__WHAT TO PRODUCE__. A verbatim copy of the full data, with no pictures, is the expected answer.
################
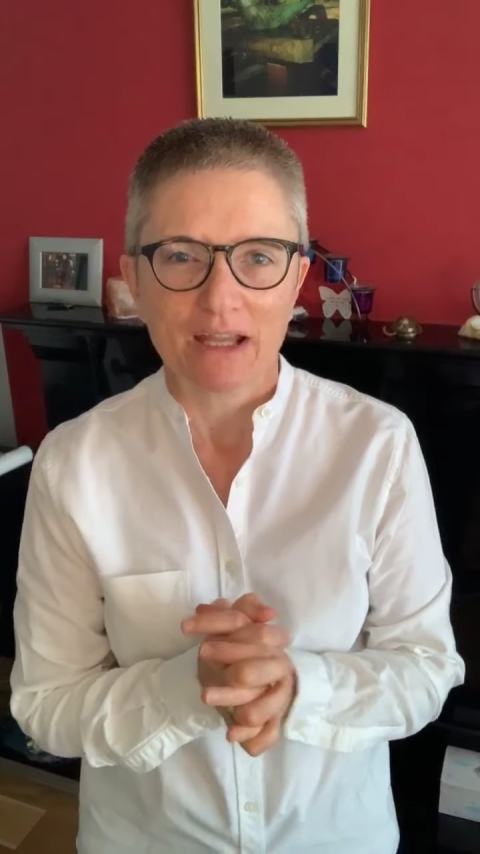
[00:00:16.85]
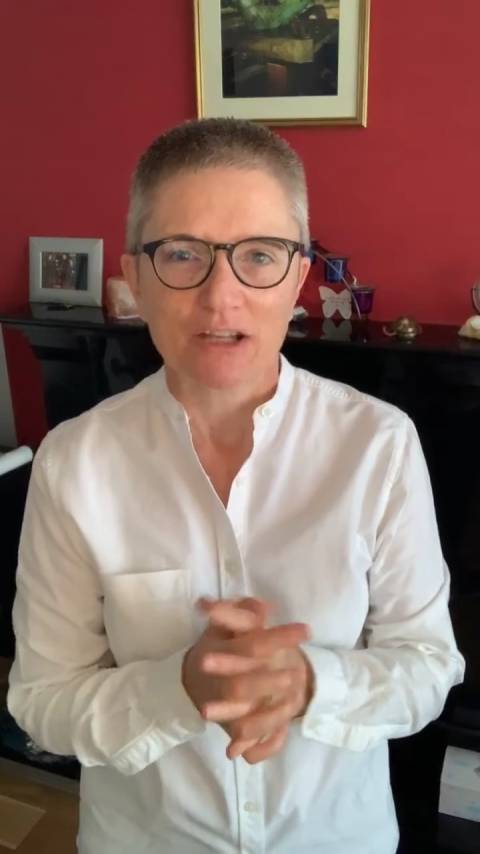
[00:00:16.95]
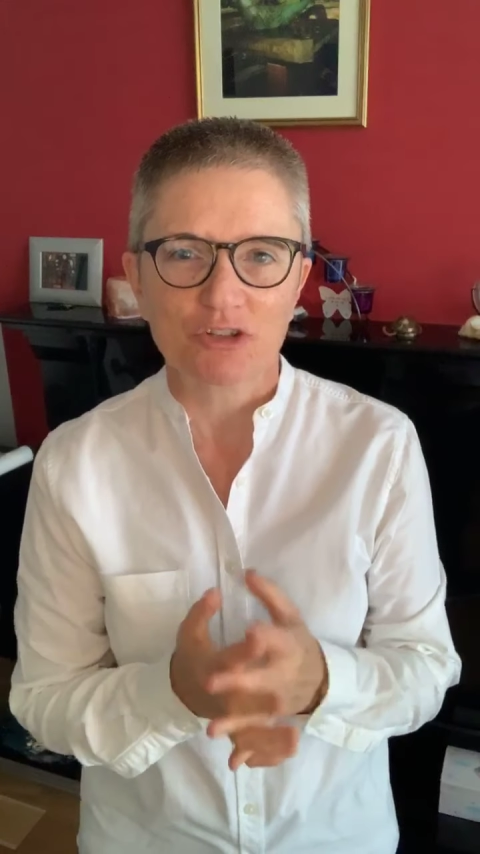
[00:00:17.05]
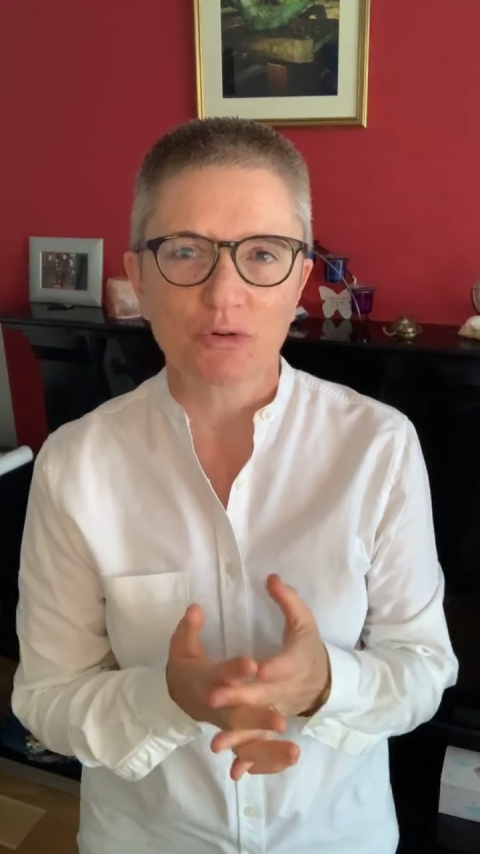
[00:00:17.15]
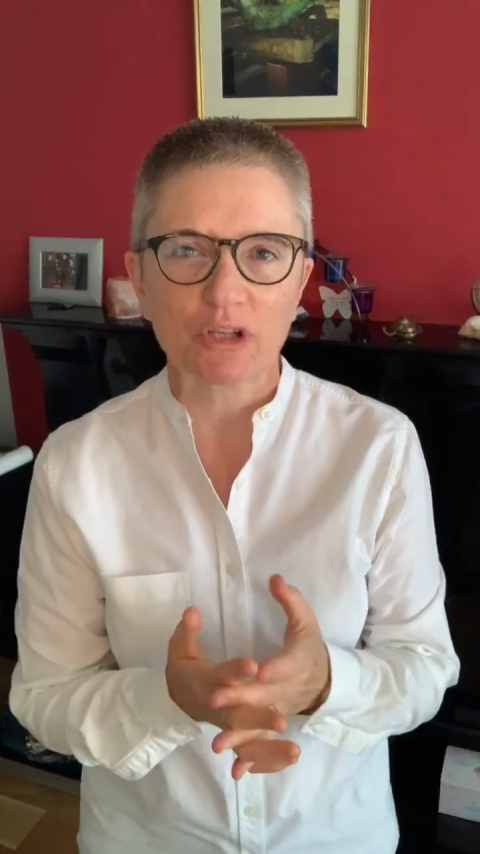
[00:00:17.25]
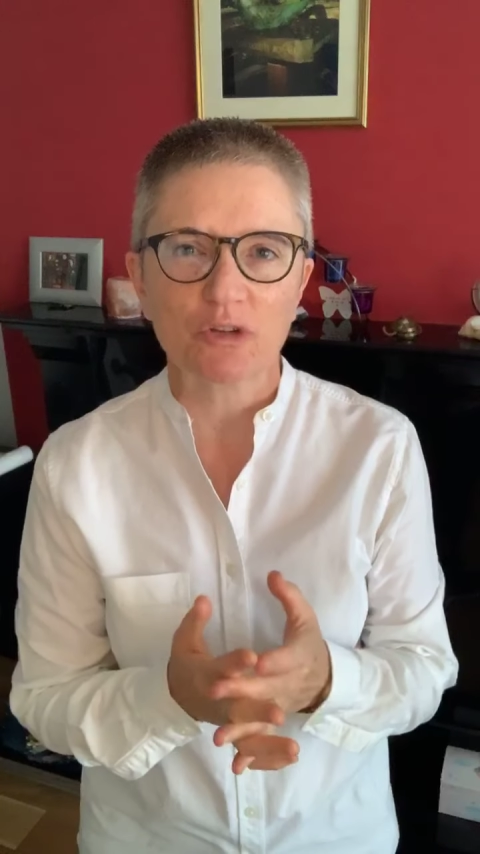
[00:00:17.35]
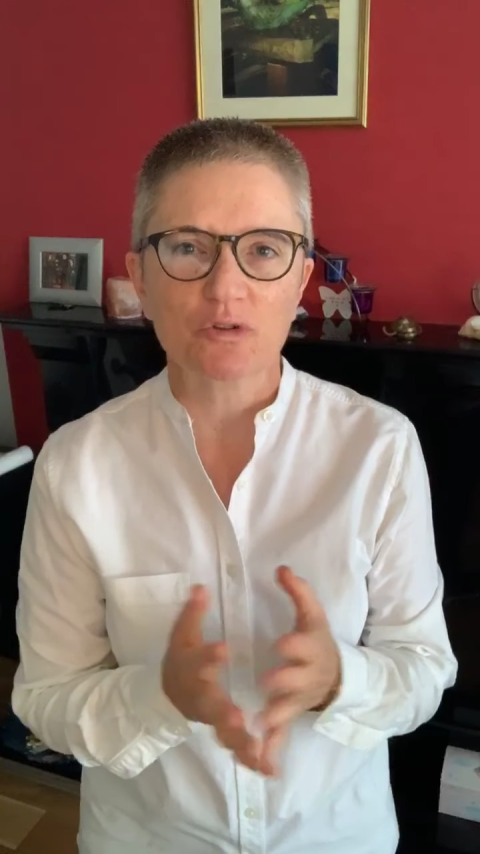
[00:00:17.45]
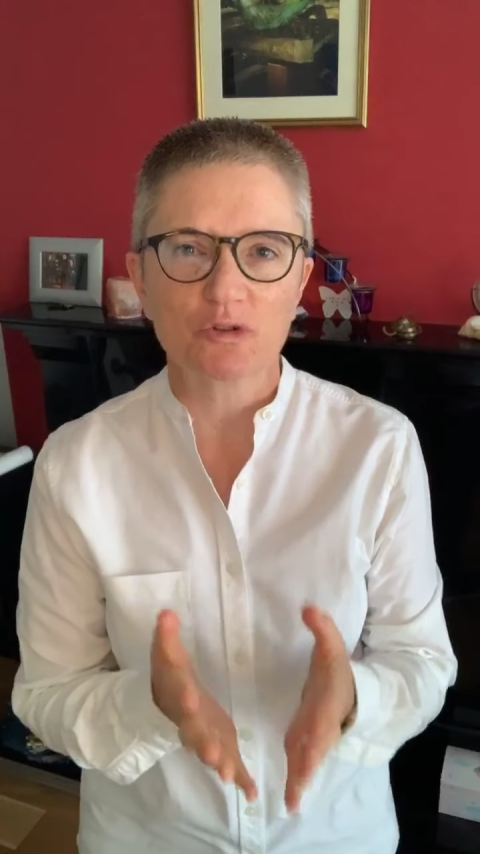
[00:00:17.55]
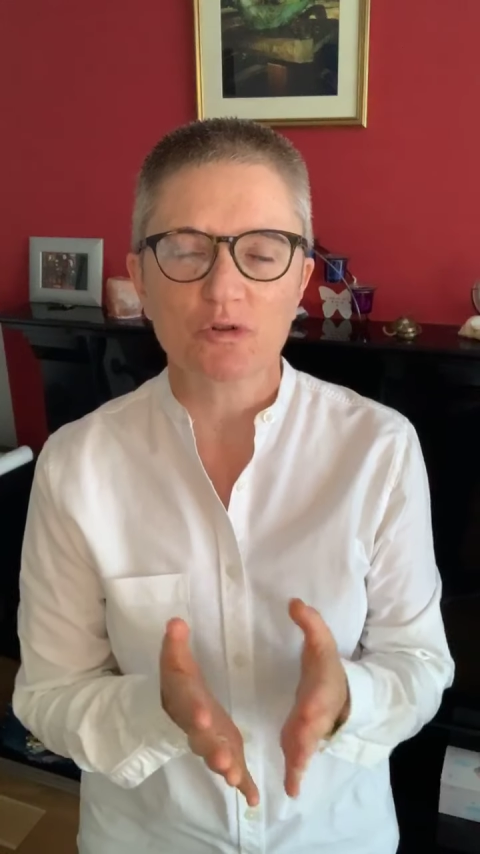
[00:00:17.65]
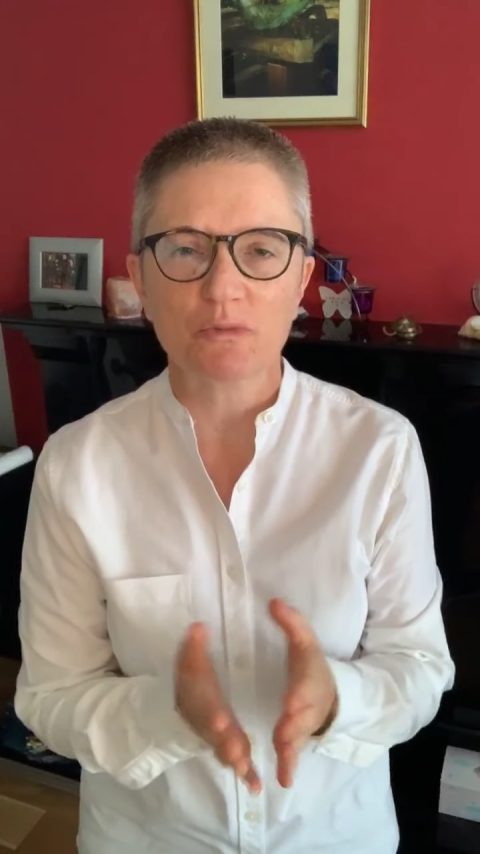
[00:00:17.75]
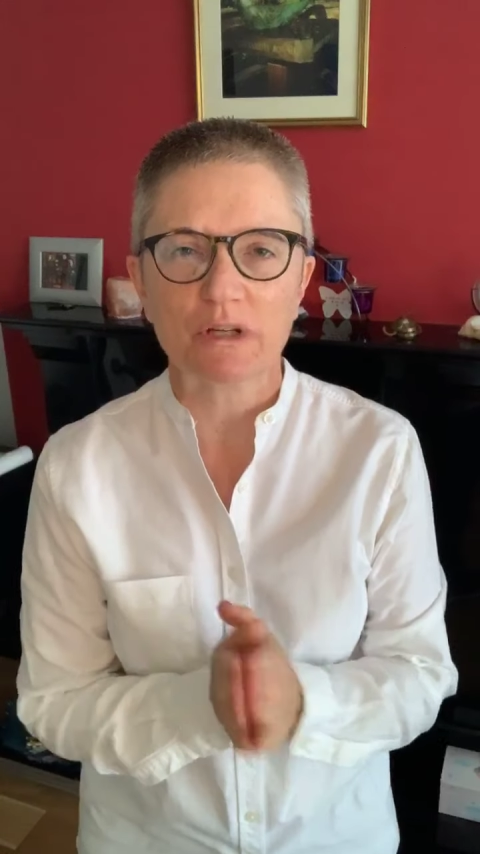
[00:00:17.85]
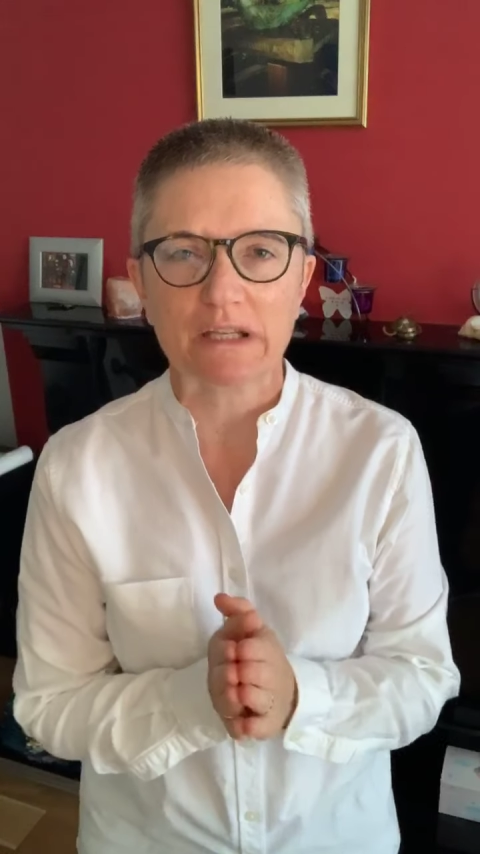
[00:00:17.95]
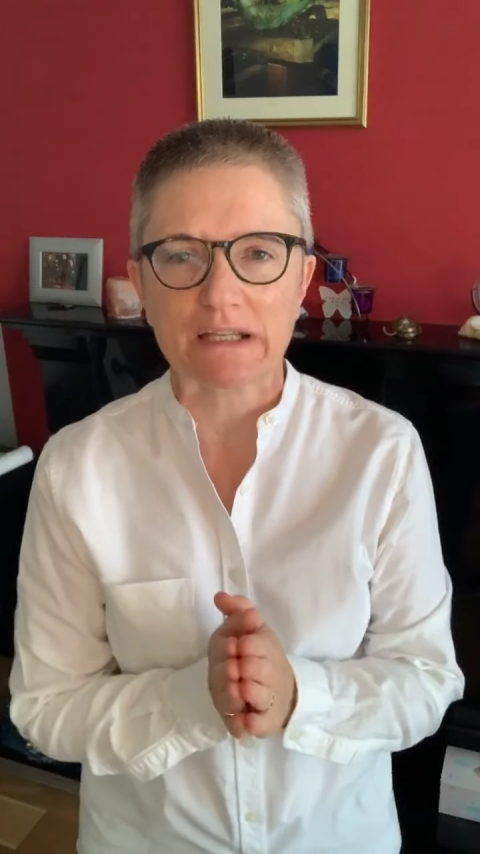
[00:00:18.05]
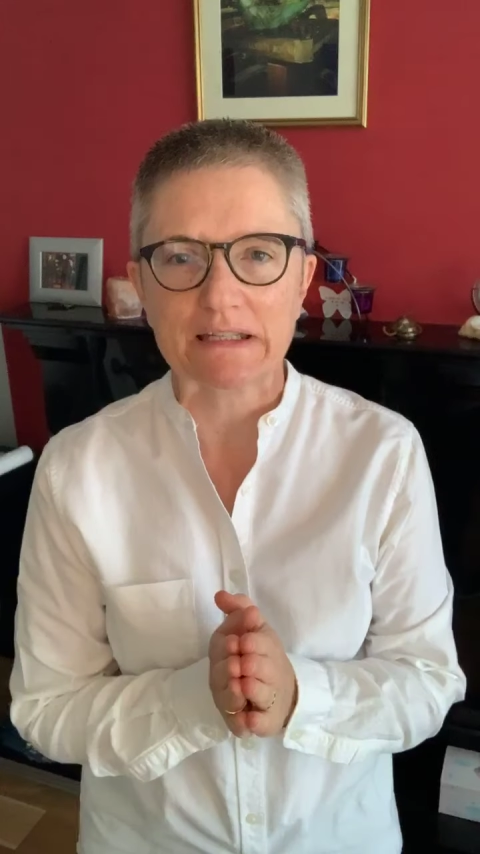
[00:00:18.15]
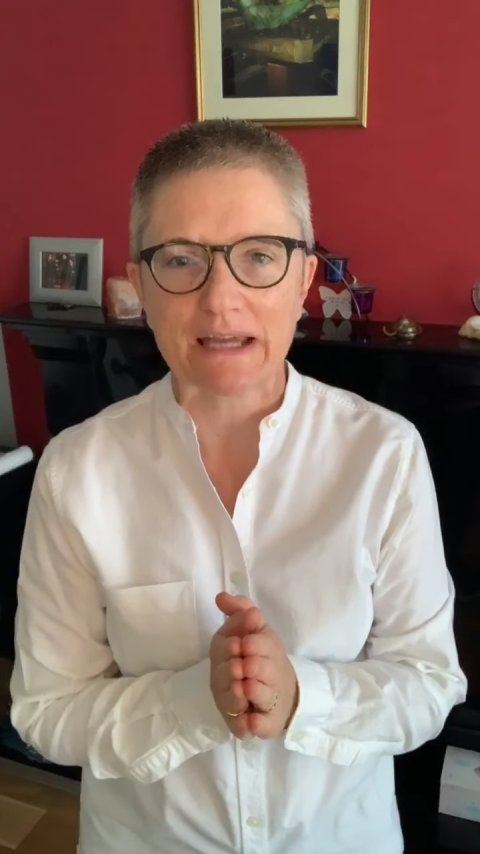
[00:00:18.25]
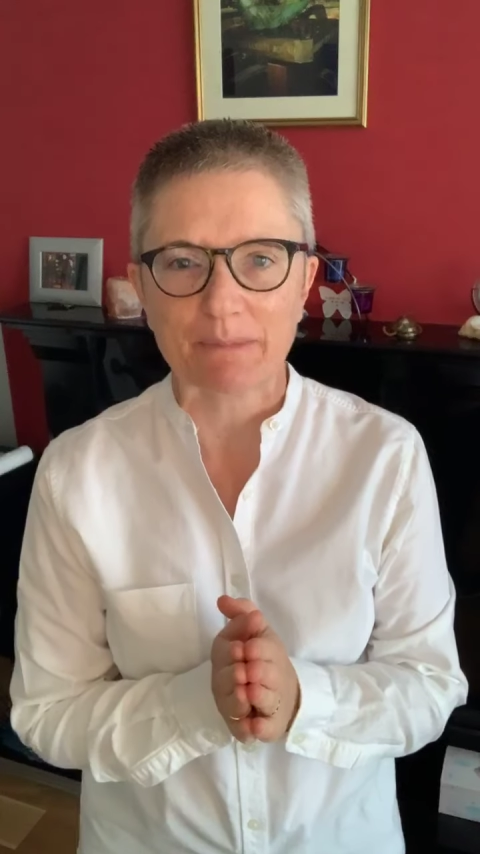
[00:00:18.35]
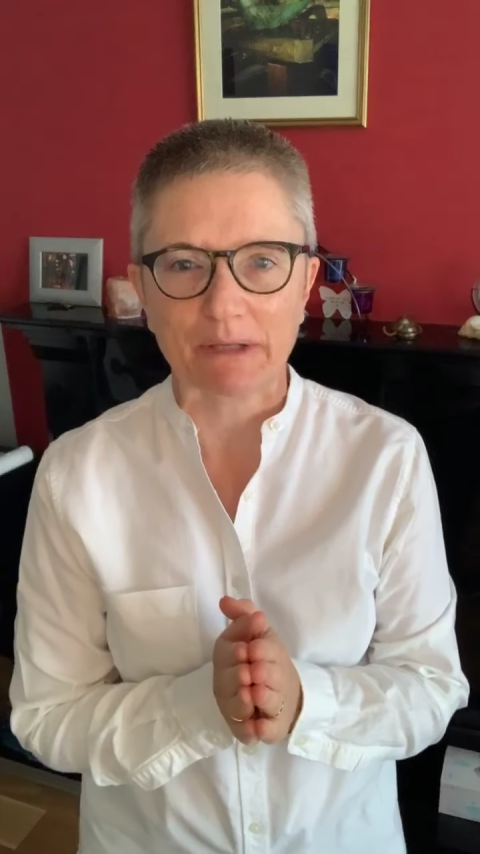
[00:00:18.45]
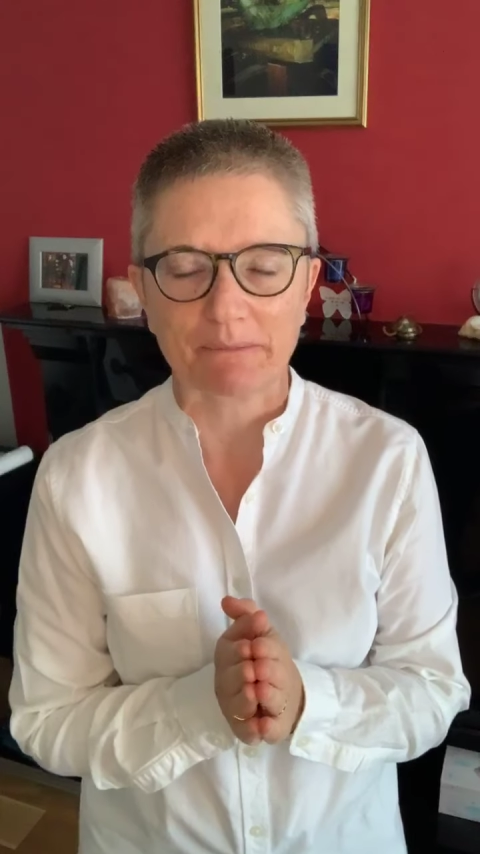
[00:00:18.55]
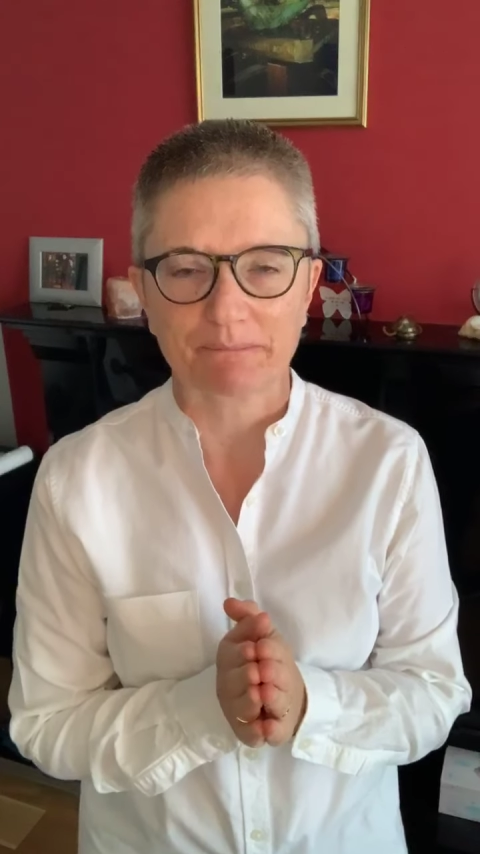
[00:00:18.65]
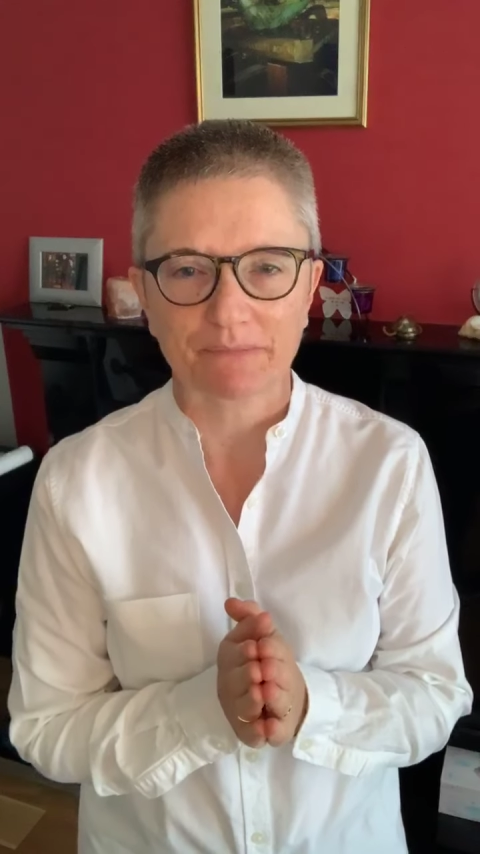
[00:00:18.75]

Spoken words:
showing you to Meridian Tapping.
################
__TASK RESULT__.
[00:00:16.85]
[00:00:16.95]
[00:00:17.05]
[00:00:17.15]
[00:00:17.25]
[00:00:17.35]
[00:00:17.45]
[00:00:17.55]
[00:00:17.65]
[00:00:17.75]
[00:00:17.85]
[00:00:17.95]
[00:00:18.05]
[00:00:18.15]
[00:00:18.25]
[00:00:18.35]
[00:00:18.45]
[00:00:18.55]
[00:00:18.65]
[00:00:18.75]

Spoken words:
showing you to Meridian Tapping.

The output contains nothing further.